Aim of the task.
Please output only the lines running from the one that contains "[00:04:50.00 to 00:04:51.00]" through the last line of the data below, exactly as they stand, with no pictures.

Excerpted records START

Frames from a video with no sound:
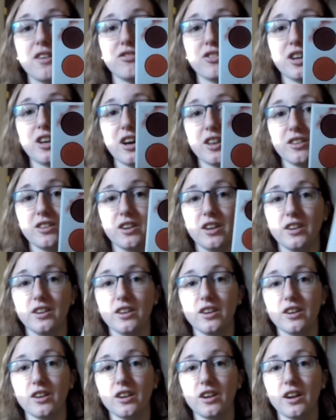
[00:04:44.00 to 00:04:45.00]
every color in
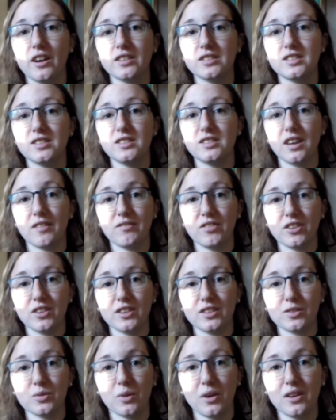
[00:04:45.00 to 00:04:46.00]
here except for
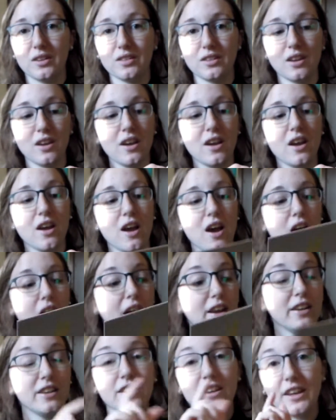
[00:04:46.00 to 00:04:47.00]
this one.
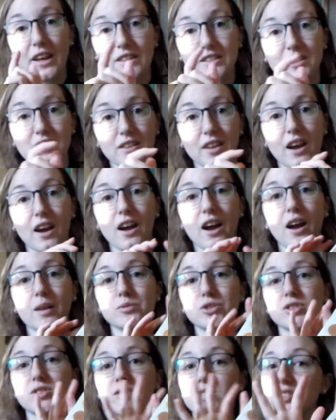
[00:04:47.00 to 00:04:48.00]
I need to get to that.
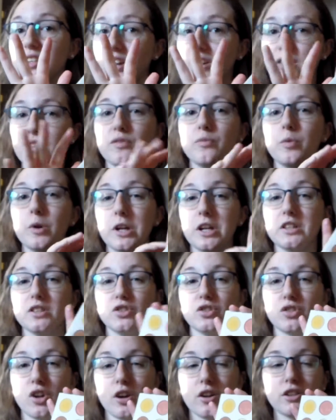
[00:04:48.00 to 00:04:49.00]
I'm just scared of putting
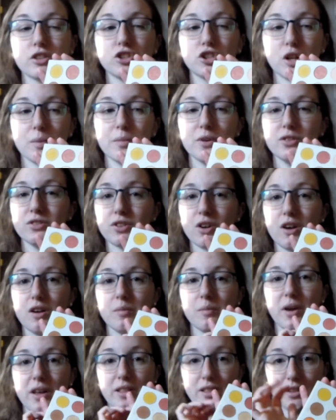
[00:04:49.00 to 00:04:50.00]
dark shimmers
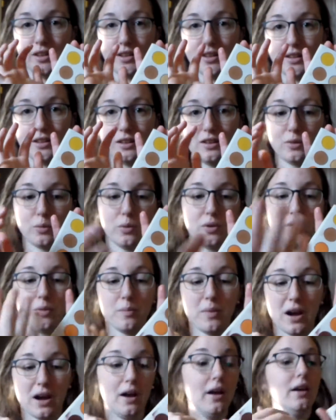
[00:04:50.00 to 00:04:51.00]
on my lid with
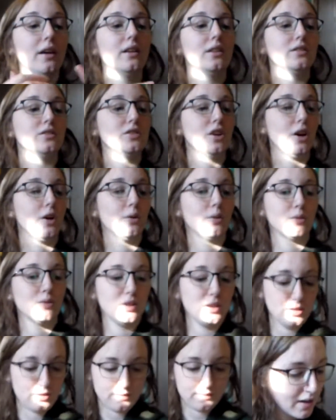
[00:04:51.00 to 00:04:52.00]
my
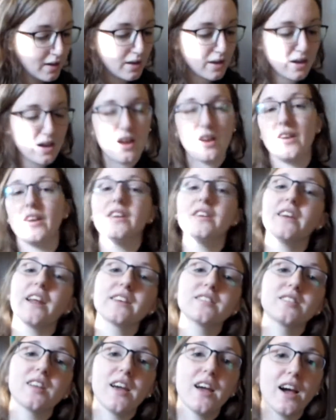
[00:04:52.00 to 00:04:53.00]
tone. Alright,
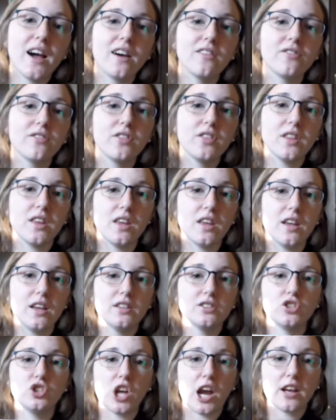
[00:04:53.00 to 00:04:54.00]
next I have
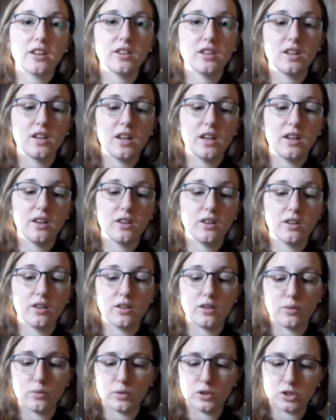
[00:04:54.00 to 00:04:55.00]
the Jaclyn
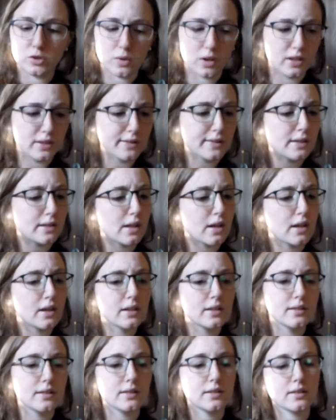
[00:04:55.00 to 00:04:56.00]
Hill, which one is
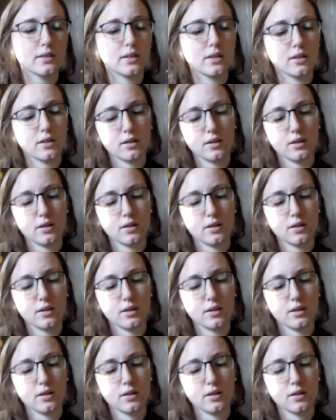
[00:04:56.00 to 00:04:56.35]
this?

Excerpted records END

Completed task.
[00:04:50.00 to 00:04:51.00]
on my lid with
[00:04:51.00 to 00:04:52.00]
my
[00:04:52.00 to 00:04:53.00]
tone. Alright,
[00:04:53.00 to 00:04:54.00]
next I have
[00:04:54.00 to 00:04:55.00]
the Jaclyn
[00:04:55.00 to 00:04:56.00]
Hill, which one is
[00:04:56.00 to 00:04:56.35]
this?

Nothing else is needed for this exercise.